A Little Ludwig Goes a Long Way

A smattering of opinions on technology, books, business, and culture. Now in its 4th technology iteration.

Working for the NCAA drains 20 points from your IQ.

28 February 2013

I worked for part of my career in the Personal Systems group at Microsoft. The Personal Systems group was full of great people, was a very successful business (MSDOS and Windows 3.x/95), and there was just a great vibe in the organization. I think I had a decent reputation as a manager and peer, but as they say “a rising tide lifts all boats”, and it was easy to seem smart and effective when I was part of a great team and business.

In early ‘98 (I think), I moved over to the MSN group, Microsoft’s first major foray into online services. The joke inside Microsoft was that “moving into the MSN group caused 20 points of IQ to evaporate”, and I fared no better than anyone else. The group was dysfunctional, there were too many people without great product shipping experience, the strategy was unclear, the whole thing was just a cesspool. Ultimately I left Microsoft in large part due to my experience in this group – there was no coherent view of what the strategy should be (at every level of the company), and I was going to have spend years moving people out of the organization, which was not a challenge I wanted to take on.

I’ve been reading all the negative press around the “NCAA and Emmert”:http://www.nytimes.com/2013/02/28/sports/ncaafootball/calls-for-reform-grow-louder-for-ncaa-and-mark-emmert.html?pagewanted=all&_r=1& this week. The mishandling of the Miami case, Pete’s broadside against the NCAA, stupid amateurism decisions, etc. A lot of finger pointing at Emmert and calls for a change in leadership.

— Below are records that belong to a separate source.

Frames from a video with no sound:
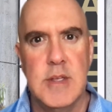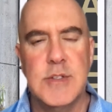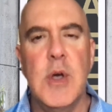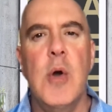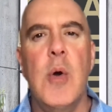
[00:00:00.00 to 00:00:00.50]

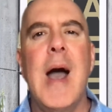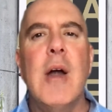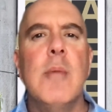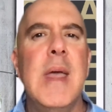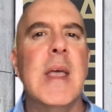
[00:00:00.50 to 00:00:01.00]
So
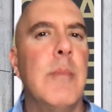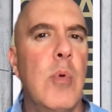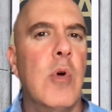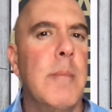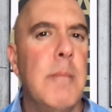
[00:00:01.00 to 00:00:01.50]
how to make
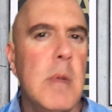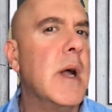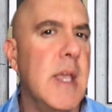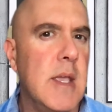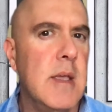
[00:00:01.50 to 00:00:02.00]
more
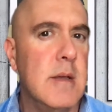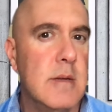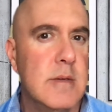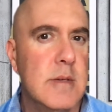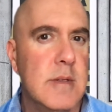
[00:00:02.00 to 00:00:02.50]
money,
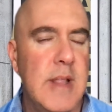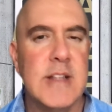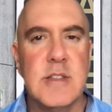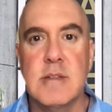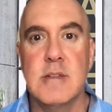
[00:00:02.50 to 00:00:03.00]

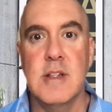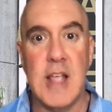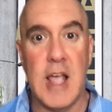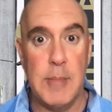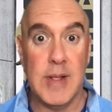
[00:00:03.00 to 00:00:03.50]
that's the
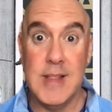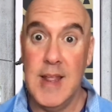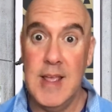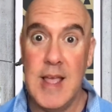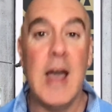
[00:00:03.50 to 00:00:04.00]
topic
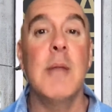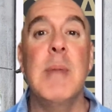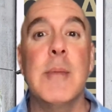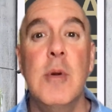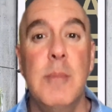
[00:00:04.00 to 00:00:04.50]
today. How to
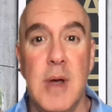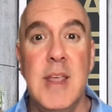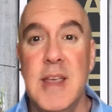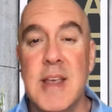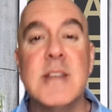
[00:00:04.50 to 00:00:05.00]
make more
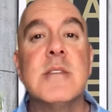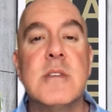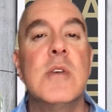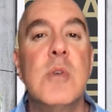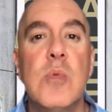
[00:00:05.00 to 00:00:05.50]
money is
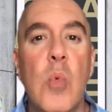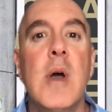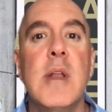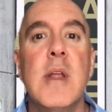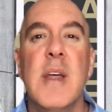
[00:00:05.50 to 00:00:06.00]
to,
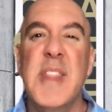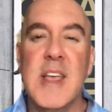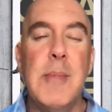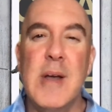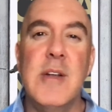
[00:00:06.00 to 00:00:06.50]
one,
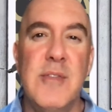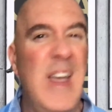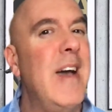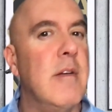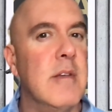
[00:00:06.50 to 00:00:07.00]
think about your
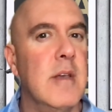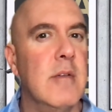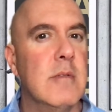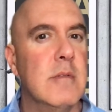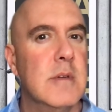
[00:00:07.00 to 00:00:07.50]

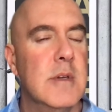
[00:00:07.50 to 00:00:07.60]
value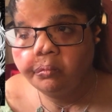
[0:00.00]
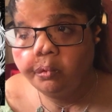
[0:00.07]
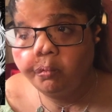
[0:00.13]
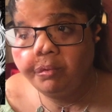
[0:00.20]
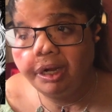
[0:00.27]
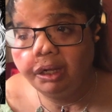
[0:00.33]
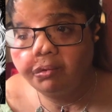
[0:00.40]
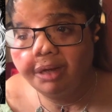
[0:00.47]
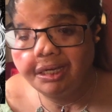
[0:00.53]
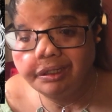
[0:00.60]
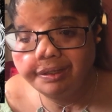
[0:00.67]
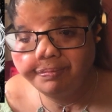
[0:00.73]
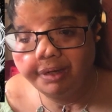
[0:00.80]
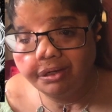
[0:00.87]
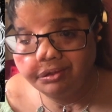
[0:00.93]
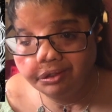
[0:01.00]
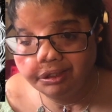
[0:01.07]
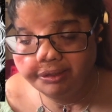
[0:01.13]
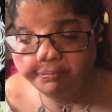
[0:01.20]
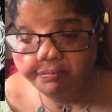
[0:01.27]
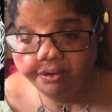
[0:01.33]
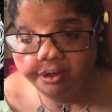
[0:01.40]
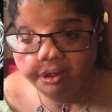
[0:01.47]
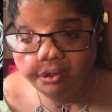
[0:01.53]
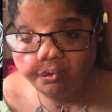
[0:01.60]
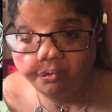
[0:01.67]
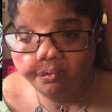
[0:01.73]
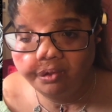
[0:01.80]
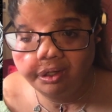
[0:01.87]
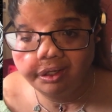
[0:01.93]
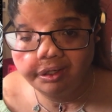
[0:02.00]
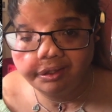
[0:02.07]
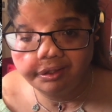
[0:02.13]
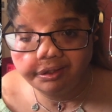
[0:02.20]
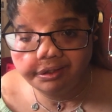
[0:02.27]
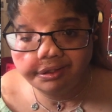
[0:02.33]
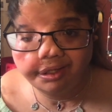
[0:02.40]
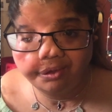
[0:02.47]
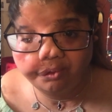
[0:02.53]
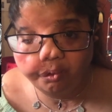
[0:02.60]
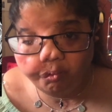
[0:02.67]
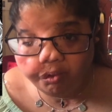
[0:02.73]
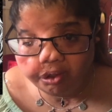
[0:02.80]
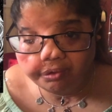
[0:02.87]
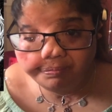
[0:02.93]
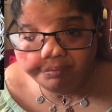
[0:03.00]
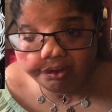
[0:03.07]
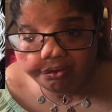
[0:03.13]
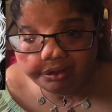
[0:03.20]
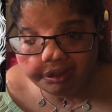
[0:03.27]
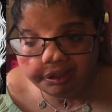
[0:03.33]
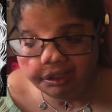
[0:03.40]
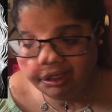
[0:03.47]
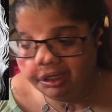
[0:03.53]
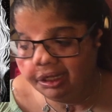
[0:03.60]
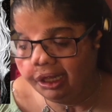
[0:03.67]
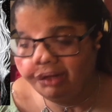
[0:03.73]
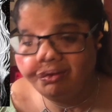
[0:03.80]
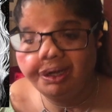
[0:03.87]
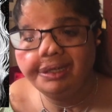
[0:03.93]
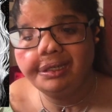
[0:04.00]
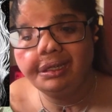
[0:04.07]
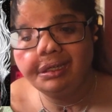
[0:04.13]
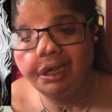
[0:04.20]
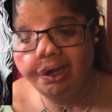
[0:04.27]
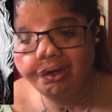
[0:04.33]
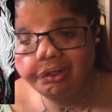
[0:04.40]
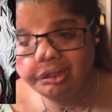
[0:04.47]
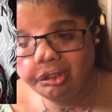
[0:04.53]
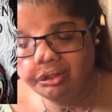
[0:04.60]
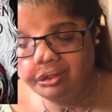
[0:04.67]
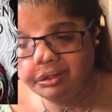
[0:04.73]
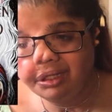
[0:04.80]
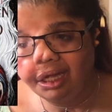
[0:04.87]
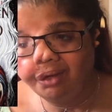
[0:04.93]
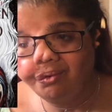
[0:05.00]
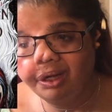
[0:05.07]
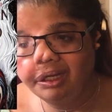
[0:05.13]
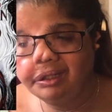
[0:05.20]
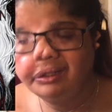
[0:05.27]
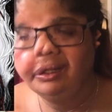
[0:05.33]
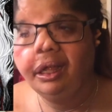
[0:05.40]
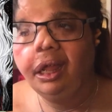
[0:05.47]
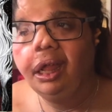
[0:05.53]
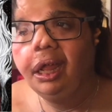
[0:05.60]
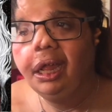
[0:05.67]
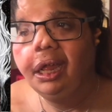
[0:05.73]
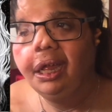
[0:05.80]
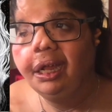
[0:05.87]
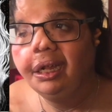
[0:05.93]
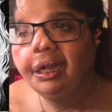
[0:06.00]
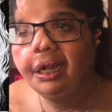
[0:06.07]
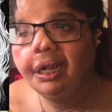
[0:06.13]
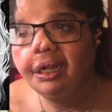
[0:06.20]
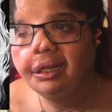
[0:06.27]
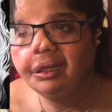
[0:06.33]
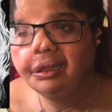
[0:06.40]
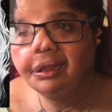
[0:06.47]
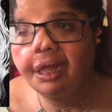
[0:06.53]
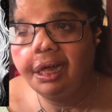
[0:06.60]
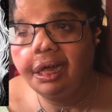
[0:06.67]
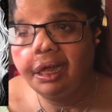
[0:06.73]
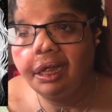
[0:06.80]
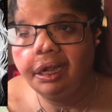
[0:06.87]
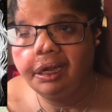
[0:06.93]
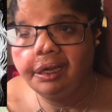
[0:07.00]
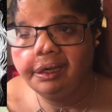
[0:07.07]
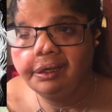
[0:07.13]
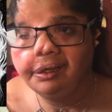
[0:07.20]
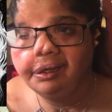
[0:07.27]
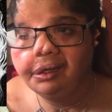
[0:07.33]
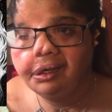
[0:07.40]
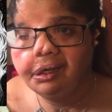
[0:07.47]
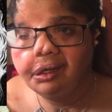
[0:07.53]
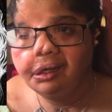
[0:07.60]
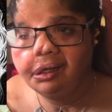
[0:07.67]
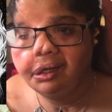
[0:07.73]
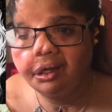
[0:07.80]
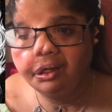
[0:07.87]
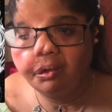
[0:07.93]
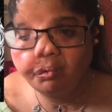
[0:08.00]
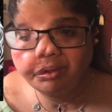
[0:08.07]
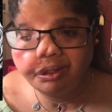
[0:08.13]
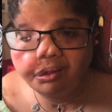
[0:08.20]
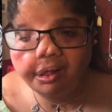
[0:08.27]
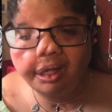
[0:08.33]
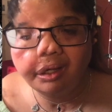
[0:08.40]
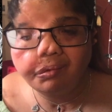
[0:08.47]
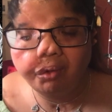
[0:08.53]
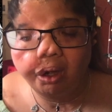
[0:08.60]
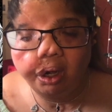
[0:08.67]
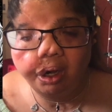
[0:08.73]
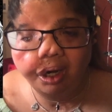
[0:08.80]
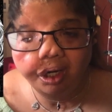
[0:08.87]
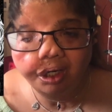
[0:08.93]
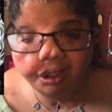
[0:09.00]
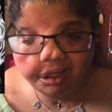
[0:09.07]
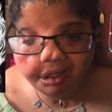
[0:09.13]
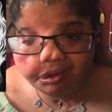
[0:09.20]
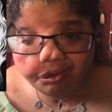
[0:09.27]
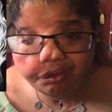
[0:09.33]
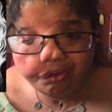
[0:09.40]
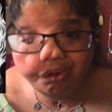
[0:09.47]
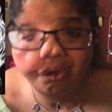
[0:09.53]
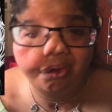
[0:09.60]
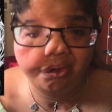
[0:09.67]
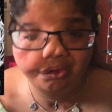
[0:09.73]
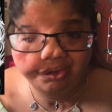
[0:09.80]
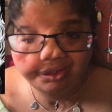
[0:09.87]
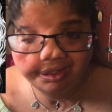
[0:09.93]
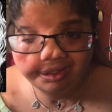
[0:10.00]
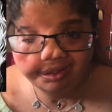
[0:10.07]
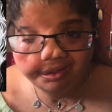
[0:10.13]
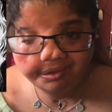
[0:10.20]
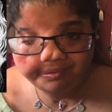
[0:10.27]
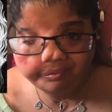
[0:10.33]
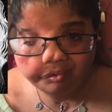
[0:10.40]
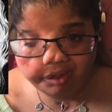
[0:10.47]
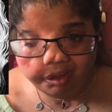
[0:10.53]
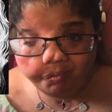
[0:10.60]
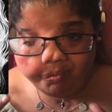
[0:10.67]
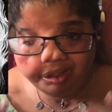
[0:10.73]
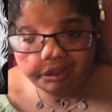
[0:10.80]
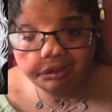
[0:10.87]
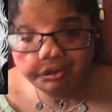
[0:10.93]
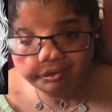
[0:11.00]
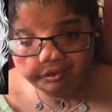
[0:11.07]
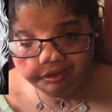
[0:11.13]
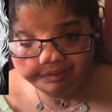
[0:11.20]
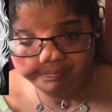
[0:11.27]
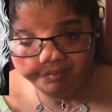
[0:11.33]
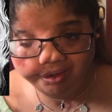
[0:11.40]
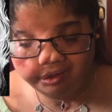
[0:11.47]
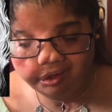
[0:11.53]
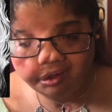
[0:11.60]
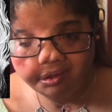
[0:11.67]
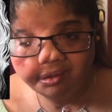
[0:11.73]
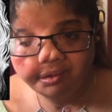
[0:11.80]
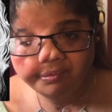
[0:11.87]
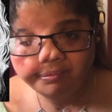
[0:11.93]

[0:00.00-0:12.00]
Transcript: What I liked about this book was the world building. I liked the characters. I liked that there was a lot of heart and soul that went into this book.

I have no idea if Emmert is a great guy or not, but he is in a broken system. The entire premise of the NCAA is wrong. Billions of dollars sloshing around in the system, flowing to the institutions and media companies and adults, and just a dribble flowing to the athletes. The system is doomed to failure, there is going to be leakage everywhere. As long as Emmert tries to maintain the system, he is going to look like an incompetent. If he really cares about the student athletes, he’d be wise to step outside the system and attack it.